Requirement:
Give every entry below again, exactly as written, and skip the images.

(Input material)

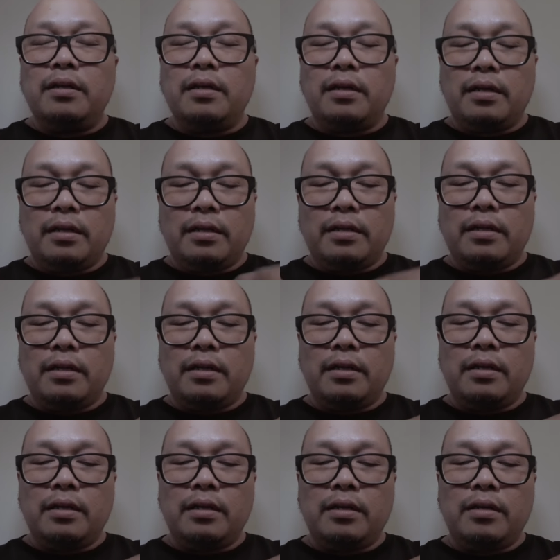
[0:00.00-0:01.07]
at
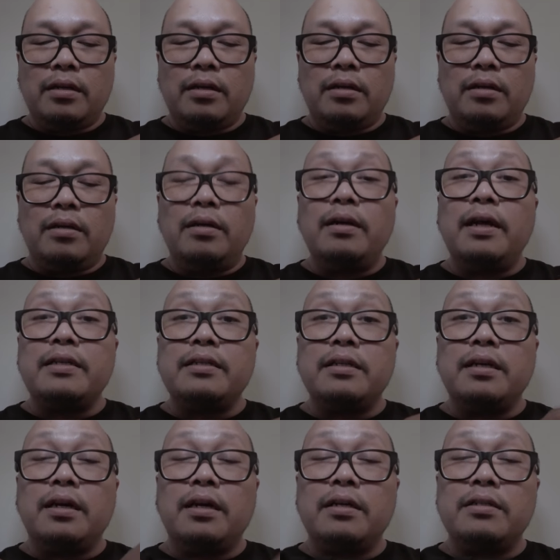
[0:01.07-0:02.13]
the uh,
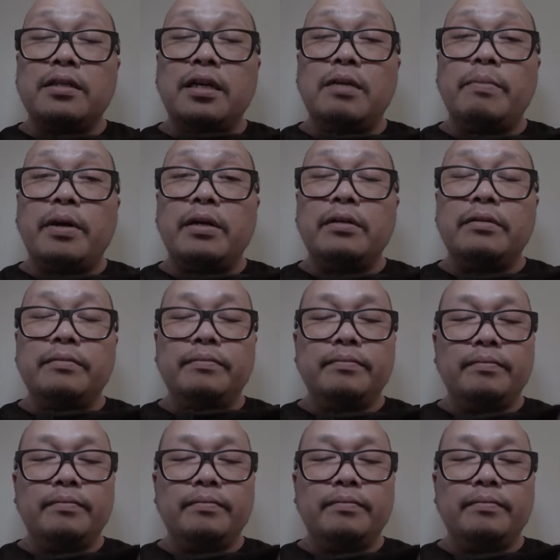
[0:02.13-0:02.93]
Den Haag skate park.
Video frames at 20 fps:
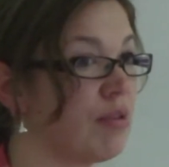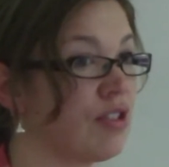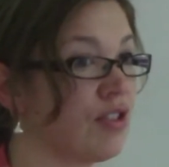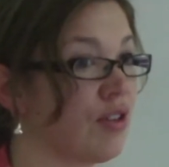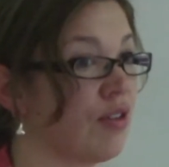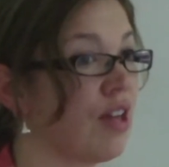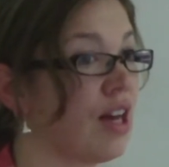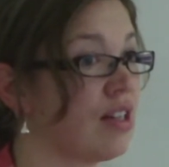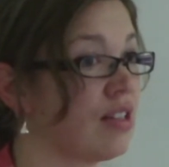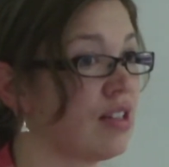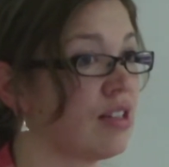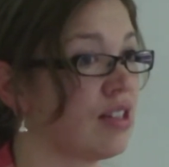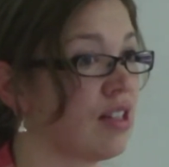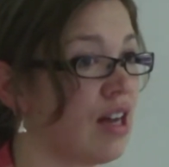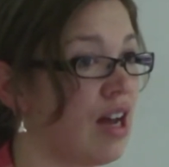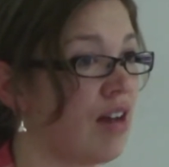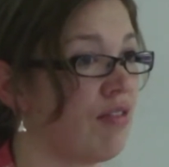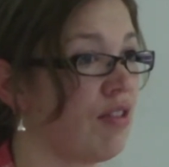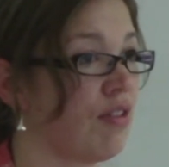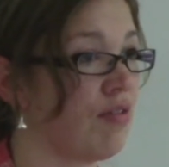and so that doesn't
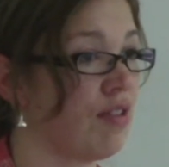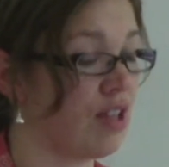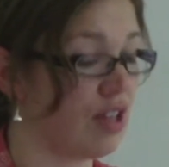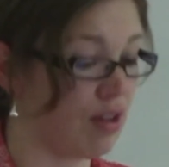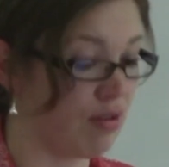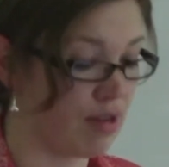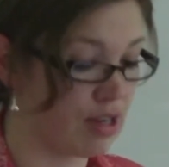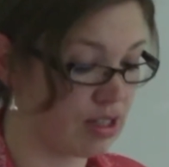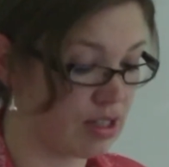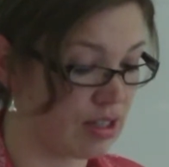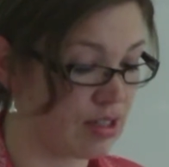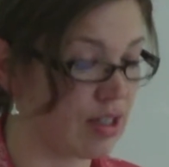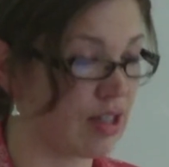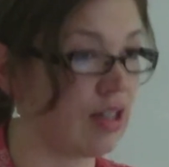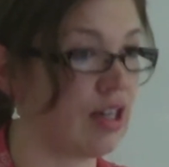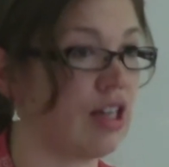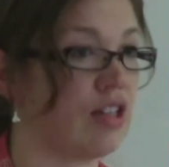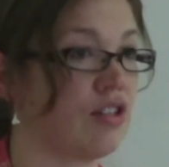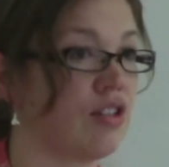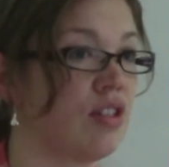have the VQA
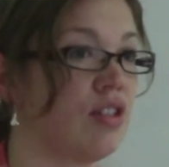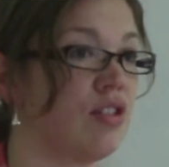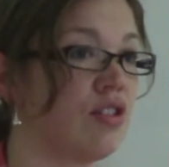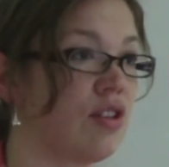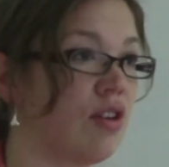designation.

(End Input material)

Finished exercise:
[0:00.00-0:01.07]
at
[0:01.07-0:02.13]
the uh,
[0:02.13-0:02.93]
Den Haag skate park.
Video frames at 20 fps:
and so that doesn't
have the VQA
designation.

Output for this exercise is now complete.